Booking a vacation has never been easier – or more difficult. We have the tools to seamlessly book flights, accommodation, car hire and tours at the click of the button. But we also have paralyzing amounts of information to sort through and assess when choosing when to go, where to stay and what to do.
Fortunately technology is on our side. With sentiment analysis, we can instruct computers to “read” and analyze all of those hotel reviews, top ten lists and forum posts for us. They’ll identify key terms, categorize them and determine whether the author feels positively or negatively about them – saving us from reading thousands of comments. This process is also called “opinion mining”, and it’s a way to gauge how someone feels about a particular topic, person, thing or experience.
Clearly the applications for sentiment analysis go well beyond giving us a snapshot of how people feel about a particular hotel in a far-flung foreign destination. Businesses use it to determine how the market feels about its products or services – and revise their strategies accordingly. Other groups and organizations can use it to identify trends and moods in the social and political spheres. Sentiment analysis allows us to “dig deep” into a customer’s mind and what they actually want.
We know that sentiment analysis can make short work of reviews, so let’s see how it can help in selecting a hotel for my forthcoming vacation. The hotel that has caught my eye is the Bellagio in Las Vegas, but I want to make sure that it lives up to expectations before making a booking.
Step 1: Scraping the reviews
First I need to scrape the reviews found on the hotel’s TripAdvisor page. To do this I’m going to use a simple point-and-click web scraping tool called Octoparse. Octoparse features clear as-you-go instructions and requires no coding knowledge.
After some simple configuration, I started the extraction.
(Octoparse data extraction processing)
Step 2: Exporting the data
Now that I’ve scraped or “extracted” the data, I’m going to export it to Excel. Once there, I’m going to open the file and run my analysis using a plugin for Excel 2013 called Semantria. Created by Lexalytics, Semantria simplifies sentiment analysis, making it accessible even for non-programmers.
Here are the results:
The column headed “Document Sentiment +/-” gives me the overall sentiment of the each review, telling me whether it’s positive or negative. The two columns to the left of us give me the numerical values for that sentiment: basically, how positive or negative each review is. I can also explore the sentiment levels associated with various aspects of the hotel, such as staff attitude or the price of a room.
Step 3: Visualizing the data
I have my analysis, but I want to create a more user-friendly way of displaying it. To do this I’m going to use a tool called Tableau, which integrates with Excel and just about any on-premises or cloud-based software. When I plug the values from the numerical Data Sentiment column into Tableau, I get the following:
I can also create visualizations of the particular phrases that influenced those scores, as well as how those phrases are categorized:
From this I can see that the consensus is that Bellagio is a “beautiful” venue looked after by “friendly and “helpful” staff. Considering this alongside the positive perceptions around value, I think it’s time to book my room at the Bellagio. If the scores were a little lower, perhaps I’d go through the same process using reviews from several different hotels and then picking the hotel with the highest overall sentiment.

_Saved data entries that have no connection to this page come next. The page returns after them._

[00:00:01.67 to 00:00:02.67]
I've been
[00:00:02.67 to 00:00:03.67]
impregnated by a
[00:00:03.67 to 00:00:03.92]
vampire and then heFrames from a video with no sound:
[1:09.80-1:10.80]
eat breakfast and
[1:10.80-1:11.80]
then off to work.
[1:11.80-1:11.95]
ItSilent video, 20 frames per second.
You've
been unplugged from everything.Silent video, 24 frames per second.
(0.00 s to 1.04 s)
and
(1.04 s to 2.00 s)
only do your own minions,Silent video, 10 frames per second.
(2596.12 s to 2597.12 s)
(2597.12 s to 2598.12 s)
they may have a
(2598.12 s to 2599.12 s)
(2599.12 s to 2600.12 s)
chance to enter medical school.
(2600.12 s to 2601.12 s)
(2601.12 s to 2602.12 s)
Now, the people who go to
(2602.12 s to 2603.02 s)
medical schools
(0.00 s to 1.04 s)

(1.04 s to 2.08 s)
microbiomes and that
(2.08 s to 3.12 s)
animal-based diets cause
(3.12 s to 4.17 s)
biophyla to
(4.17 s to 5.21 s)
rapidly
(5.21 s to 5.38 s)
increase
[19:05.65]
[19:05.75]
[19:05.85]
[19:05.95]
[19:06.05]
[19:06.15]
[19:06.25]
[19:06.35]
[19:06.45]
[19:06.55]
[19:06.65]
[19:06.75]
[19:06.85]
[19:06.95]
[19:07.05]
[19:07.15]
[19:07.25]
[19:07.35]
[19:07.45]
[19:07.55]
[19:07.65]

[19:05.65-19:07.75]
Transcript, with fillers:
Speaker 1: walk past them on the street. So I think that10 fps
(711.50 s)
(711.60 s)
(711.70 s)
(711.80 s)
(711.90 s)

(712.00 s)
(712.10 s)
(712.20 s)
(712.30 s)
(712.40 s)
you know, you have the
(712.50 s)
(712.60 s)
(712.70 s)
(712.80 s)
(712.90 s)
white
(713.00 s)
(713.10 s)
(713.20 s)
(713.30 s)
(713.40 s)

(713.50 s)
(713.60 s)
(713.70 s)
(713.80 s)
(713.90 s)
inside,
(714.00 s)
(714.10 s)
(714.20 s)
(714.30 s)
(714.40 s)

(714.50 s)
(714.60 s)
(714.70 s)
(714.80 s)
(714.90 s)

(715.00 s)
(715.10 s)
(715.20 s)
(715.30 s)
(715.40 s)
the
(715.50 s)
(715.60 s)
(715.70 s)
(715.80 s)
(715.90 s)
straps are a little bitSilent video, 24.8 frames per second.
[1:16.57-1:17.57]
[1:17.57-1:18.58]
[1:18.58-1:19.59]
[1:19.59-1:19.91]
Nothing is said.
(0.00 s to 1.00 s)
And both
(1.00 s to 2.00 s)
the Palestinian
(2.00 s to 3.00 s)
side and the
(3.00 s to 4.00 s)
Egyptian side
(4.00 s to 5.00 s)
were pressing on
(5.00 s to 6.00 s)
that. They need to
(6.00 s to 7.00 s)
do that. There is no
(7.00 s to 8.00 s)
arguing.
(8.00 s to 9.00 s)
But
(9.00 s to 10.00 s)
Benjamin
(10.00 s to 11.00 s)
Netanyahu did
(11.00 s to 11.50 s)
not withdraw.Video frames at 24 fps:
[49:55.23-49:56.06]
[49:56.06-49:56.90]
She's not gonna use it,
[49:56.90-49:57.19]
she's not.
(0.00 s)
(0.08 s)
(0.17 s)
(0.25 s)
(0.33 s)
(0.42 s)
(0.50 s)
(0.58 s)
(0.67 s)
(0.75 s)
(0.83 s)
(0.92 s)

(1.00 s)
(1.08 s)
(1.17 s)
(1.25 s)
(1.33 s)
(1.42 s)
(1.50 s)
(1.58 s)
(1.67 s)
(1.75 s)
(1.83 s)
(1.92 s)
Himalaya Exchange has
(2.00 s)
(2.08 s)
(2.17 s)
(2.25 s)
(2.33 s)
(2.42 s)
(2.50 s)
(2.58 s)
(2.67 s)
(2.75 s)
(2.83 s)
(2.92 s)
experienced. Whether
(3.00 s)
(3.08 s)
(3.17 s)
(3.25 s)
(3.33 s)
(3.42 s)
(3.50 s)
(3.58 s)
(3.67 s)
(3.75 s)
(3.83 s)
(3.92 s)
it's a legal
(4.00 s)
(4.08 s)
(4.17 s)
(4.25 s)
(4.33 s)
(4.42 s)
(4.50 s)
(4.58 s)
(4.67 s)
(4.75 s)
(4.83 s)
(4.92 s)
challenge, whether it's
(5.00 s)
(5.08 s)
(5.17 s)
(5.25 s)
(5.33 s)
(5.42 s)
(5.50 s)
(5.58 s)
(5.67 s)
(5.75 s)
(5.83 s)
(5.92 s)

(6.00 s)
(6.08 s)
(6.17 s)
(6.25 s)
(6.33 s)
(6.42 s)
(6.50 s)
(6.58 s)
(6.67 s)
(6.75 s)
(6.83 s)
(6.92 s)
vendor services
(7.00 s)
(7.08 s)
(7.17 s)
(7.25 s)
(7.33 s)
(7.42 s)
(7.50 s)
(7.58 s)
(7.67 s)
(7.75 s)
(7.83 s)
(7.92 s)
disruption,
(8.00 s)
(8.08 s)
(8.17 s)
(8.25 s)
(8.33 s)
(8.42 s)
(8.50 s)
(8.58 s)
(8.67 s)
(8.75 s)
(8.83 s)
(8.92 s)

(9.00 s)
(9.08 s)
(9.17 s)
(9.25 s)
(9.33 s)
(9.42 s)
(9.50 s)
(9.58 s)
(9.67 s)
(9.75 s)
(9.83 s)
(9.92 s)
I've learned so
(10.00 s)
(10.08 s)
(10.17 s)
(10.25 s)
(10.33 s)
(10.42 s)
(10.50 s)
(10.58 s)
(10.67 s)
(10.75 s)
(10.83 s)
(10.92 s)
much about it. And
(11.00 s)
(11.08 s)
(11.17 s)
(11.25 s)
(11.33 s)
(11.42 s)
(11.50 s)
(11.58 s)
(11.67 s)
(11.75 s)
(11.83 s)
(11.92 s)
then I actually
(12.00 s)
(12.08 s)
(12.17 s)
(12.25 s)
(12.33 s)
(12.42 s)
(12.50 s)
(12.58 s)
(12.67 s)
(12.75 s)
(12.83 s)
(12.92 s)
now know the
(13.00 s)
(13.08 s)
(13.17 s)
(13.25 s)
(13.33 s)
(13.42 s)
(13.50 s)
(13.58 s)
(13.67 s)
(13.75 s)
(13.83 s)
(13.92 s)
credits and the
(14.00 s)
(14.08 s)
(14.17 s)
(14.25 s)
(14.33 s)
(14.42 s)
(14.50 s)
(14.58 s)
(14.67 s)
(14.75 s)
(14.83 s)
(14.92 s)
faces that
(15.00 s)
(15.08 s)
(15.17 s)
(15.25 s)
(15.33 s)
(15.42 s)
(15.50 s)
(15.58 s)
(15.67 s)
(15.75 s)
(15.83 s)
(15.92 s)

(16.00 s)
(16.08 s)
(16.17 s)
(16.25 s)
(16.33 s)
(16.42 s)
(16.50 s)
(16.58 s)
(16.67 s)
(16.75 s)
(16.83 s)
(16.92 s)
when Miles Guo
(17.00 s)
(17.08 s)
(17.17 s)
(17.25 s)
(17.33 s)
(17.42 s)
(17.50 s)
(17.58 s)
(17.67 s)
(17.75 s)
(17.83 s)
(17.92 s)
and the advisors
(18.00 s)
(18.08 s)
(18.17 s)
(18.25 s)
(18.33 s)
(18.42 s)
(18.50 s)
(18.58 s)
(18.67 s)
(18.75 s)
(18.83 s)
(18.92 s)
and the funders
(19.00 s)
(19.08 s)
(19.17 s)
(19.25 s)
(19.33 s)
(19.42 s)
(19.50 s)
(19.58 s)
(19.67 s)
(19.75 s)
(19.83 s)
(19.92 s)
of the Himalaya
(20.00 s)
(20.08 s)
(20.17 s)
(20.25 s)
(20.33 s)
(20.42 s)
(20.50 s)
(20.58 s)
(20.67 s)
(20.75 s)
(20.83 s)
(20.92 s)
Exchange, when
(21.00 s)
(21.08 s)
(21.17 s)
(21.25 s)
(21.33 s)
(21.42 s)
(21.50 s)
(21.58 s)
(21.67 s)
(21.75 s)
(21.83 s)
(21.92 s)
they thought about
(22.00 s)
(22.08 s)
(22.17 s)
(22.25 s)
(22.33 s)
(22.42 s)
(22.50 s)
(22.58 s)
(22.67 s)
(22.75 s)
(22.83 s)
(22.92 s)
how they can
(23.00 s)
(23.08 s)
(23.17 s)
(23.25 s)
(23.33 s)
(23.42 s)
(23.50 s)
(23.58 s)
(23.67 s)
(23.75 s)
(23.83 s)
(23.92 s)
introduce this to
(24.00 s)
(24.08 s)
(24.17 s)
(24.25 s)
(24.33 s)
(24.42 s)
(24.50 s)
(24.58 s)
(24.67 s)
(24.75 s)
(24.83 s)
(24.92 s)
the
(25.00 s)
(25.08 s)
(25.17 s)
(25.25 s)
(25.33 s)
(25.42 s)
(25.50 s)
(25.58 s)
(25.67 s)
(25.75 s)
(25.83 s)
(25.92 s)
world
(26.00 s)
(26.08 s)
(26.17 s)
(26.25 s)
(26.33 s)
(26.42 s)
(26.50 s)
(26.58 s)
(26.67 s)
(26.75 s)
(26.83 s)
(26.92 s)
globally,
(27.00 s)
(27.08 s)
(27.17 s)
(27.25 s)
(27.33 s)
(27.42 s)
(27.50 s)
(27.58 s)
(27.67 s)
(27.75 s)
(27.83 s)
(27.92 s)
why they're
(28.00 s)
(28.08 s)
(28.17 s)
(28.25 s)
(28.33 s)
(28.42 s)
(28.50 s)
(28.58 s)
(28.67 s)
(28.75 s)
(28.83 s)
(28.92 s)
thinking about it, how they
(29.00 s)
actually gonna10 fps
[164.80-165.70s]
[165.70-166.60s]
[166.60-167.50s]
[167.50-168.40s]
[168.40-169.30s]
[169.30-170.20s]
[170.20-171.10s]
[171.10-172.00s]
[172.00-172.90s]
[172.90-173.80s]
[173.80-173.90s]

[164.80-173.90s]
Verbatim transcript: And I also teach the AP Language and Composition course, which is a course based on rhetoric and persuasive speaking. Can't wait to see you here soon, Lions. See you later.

The above approach obviously isn’t limited to hotel reviews. We can take the same process and apply it across a range of scenarios. And we can also create much more in-depth, granular analyses using complex and wide-ranging texts. So if you come across a situation where you need to consider the sentiment of a large number of text-based data points, consider applying sentiment analysis. It may help you book your next trip, help you pivot your product, or even predict where the stock market is heading.